*THE PROBLEM:* From the first line to the last, set down the material exactly and drop every picture.

*DATA SHOWN:*
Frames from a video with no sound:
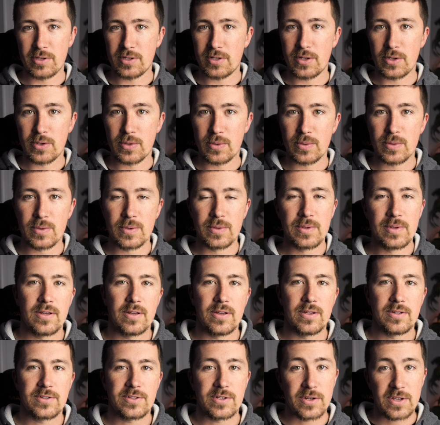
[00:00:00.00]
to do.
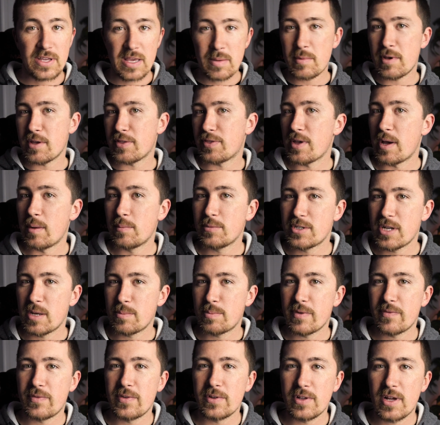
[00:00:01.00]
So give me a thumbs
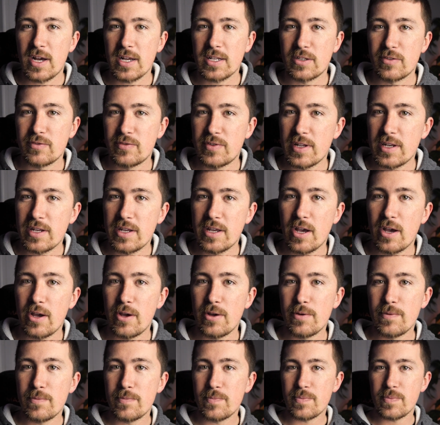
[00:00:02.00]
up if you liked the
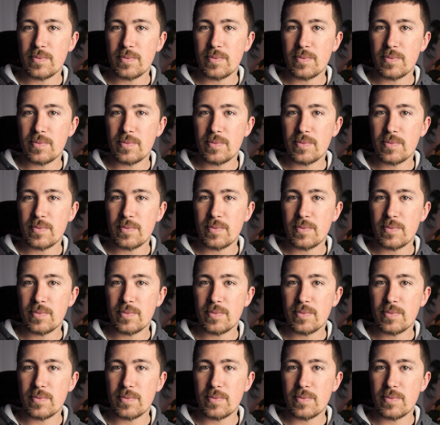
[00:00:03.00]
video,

*RESPONSE TO THE EXERCISE:*
Frames from a video with no sound:
[00:00:00.00]
to do.
[00:00:01.00]
So give me a thumbs
[00:00:02.00]
up if you liked the
[00:00:03.00]
video,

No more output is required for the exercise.